Cystinosis is a metabolic condition that is characterized by excess cystine (amino acid) in several organs such as the brain, kidneys, pancreas and eyes. Cystine is formed in the heart of cells, in a part called the lysosome. “When everything is functioning normally, cystine is evacuated from the lysosomes thanks to a specific transporter, cystinosine. But sometimes, this transport is poor and cystine then accumulates in the tissues, disrupting the functioning of the kidneys“, explains Dr Monique Quillard, general practitioner. It’s a hereditary illness. Its prevalence is 1 case in 200,000. There are three forms of cystinosis with varying symptoms. according to the age of onset of the disease:
- The infant form is the most common and the most serious. It manifests itself in infants from 3 months of age by kidney damage. “It causes severe complications: kidney failure before the age of 12, digestive symptoms, chronic dehydration and growth disorders (rickets). It is also the stunted growth and rickets that raise suspicion of the disease in young children.specifies Dr. Quillard. Renal failure then sets in gradually.. It can also be characterized by ocular damage with photophobia (sensitivity to light) and tearing.

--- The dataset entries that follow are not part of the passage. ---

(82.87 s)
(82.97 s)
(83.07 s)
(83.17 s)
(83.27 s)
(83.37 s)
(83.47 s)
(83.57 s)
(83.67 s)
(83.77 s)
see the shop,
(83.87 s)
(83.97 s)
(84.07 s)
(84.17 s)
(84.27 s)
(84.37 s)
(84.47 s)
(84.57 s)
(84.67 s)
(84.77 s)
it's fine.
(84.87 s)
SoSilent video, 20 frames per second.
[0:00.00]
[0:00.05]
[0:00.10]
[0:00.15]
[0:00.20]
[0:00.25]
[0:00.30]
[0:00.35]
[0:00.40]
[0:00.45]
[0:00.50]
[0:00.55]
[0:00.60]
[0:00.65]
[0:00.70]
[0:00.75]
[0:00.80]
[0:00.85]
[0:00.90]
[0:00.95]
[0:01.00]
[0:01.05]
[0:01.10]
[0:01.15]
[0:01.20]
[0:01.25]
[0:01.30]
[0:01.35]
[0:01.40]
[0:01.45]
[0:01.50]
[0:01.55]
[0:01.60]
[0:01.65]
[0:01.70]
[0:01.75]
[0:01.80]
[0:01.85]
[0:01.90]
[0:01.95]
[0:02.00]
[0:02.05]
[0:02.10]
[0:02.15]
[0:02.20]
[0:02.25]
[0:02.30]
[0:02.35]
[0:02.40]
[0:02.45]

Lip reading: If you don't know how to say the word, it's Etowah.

- The juvenile form cystinosis occurs in children from 8-10 years old, with kidney damage as the main symptom. It also progresses to renal failure in adolescence.

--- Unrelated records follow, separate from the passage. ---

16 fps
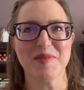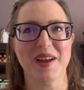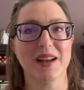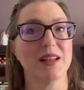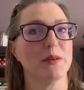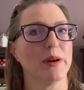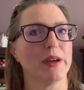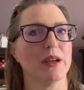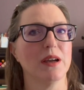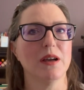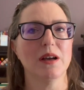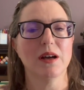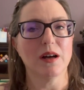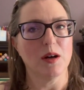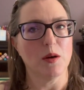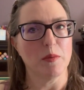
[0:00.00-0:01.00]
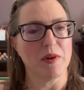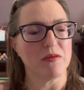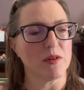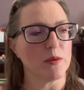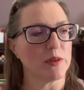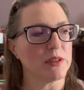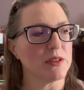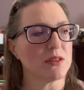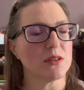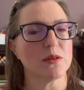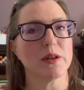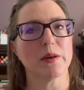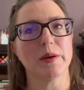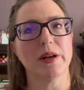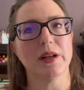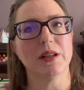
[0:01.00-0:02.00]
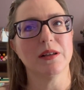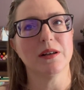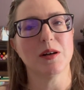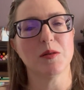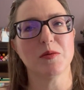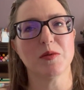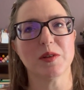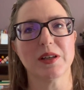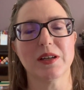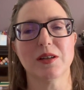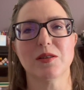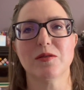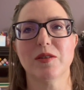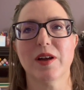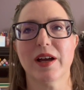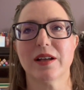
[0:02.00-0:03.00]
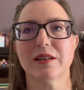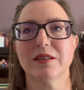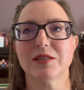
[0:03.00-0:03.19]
Anyway, hope everyone is doing well. Hopefully you've had a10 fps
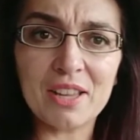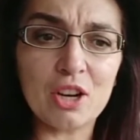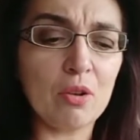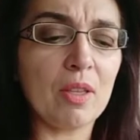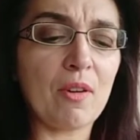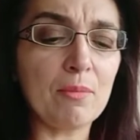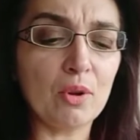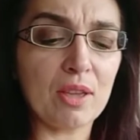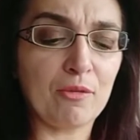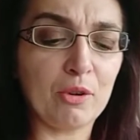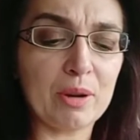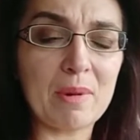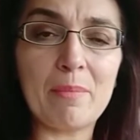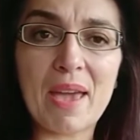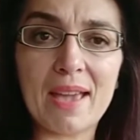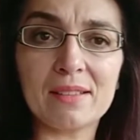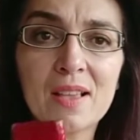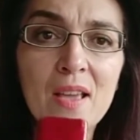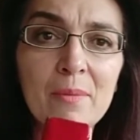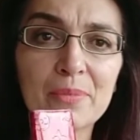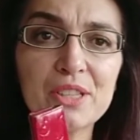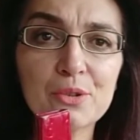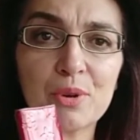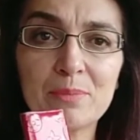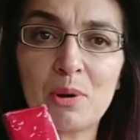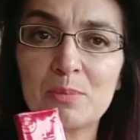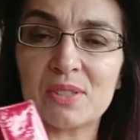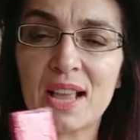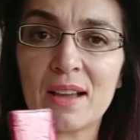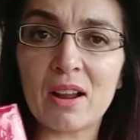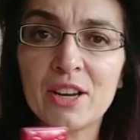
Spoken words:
you know, if I'm looking for it in my bags, this red pops out.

- The signs of a adult cystinosis are generally limited to ocular damage with a lesser degree of severity.
When cystine accumulates in the cells of kidneysdoctors speak of “nephropatic cystinosis”.

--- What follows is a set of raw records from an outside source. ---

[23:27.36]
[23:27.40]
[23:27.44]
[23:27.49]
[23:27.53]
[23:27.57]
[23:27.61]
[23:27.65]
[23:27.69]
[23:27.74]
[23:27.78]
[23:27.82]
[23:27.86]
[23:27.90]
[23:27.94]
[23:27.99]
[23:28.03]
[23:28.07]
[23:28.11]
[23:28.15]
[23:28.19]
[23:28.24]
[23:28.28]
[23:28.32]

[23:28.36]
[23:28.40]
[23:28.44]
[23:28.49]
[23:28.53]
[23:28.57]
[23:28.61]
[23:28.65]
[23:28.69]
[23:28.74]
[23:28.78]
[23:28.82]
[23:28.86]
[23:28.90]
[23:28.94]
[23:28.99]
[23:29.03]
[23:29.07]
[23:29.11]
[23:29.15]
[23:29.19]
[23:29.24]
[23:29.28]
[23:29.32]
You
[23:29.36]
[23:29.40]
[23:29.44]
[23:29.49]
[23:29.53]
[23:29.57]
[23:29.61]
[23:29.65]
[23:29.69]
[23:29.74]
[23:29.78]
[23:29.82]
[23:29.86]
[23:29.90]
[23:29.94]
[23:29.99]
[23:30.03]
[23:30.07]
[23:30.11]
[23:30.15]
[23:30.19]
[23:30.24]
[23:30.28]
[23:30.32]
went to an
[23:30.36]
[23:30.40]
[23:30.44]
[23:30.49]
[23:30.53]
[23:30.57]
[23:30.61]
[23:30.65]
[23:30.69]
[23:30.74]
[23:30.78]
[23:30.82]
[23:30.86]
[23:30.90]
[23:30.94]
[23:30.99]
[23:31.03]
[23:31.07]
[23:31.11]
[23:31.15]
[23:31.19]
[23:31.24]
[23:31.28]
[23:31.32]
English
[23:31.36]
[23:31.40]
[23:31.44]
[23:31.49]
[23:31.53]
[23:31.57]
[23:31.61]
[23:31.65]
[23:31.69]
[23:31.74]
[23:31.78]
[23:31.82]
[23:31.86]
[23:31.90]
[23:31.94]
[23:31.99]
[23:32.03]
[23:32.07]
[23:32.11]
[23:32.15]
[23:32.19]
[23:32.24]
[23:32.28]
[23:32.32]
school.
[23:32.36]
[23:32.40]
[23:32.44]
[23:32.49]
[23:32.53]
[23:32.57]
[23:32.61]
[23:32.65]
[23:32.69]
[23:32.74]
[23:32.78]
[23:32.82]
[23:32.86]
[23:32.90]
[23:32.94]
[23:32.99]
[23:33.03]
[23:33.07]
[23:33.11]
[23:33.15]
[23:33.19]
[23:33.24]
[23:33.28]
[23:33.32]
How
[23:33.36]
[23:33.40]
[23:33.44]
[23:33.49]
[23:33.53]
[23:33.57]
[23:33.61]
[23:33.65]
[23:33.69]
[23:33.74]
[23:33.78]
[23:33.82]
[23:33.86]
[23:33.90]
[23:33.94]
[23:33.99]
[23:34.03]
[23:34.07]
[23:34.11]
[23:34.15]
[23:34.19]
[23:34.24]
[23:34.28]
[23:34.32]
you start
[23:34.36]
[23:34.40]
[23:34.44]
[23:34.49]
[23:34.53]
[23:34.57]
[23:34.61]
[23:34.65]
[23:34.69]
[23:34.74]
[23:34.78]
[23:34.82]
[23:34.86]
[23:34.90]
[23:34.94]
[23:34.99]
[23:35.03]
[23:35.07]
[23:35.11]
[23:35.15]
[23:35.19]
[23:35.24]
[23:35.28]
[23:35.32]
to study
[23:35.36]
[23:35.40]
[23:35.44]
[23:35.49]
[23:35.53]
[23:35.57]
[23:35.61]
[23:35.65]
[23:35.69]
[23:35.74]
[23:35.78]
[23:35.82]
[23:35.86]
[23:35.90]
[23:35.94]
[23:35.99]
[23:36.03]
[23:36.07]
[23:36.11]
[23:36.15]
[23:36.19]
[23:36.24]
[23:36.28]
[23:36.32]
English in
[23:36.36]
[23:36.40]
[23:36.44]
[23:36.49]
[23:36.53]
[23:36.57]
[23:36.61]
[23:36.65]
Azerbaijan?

“Cystine deposits can be made in the cornea, conjunctiva and retina, says our expert. They can be responsible for photophobia.. This condition appears around the age of 3.
“Fanconi syndrome is secondary to a reabsorption defect in the proximal tube leading to excessive loss of amino acids, glucose, phosphorus, bicarbonate and other electrolytes, explains the doctor. Children then develop growth retardation, rickets, polyuria and dehydration“. The most common cause of the appearance of this disease is cystinosis.
The first signs of the disease appear in babies between 3 and 6 months. They refuse to eat, vomit often, drink and urinate a lot, and show stunted growth.
Two situations:
- Either the disease appeared in adulthood, so the symptoms are mainly ocular.
- Either it is an adult who started the disease in childhood and it is renal insufficiency which dominates, with also the possibility of thyroid insufficiency, diabetes, etc.
The disease is hereditary and genetic, linked to the mutation of the cystinosine gene. It is a genetic condition with autosomal recessive transmission: both parents must carry the mutated gene in question.
It is done via a blood test in order to measure cystine in white blood cells. “It is then carried out between 3 and 4 times per year as part of disease monitoring. A ophthalmological examination can complete the diagnosis to observe the condition of the cornea and retina “adds Dr. Quillard. Prenatal diagnosis of cystinosis is possible in the event of a family history, after having had a first child affected by the disease.
Without treatment, the infantile form progresses to terminal chronic renal failure and even ends up involving other organs: the eyes, the thyroid, the pancreas… “But there is a molecule that allows cystine to be evacuated from cells: cysteamine, says the doctor. It is to be taken for life. There are currently two medications: Cystagon to be taken every 6 hours and Procysbi every 12 hours. It helps slow the progression of the disease and avoid complications. “. To this treatment is added the taking of a eye drops in case of eye damage and treatment or prevention of rickets in cases of growth retardation. Follow-up consultations are required several times a year to perform blood and urine checks. The child can often lead a normal life and school by complying with his treatment.
The treatment greatly improves life expectancy. But it rarely exceeds 30-35 years.
Thanks to Dr Monique Quillard, general practitioner.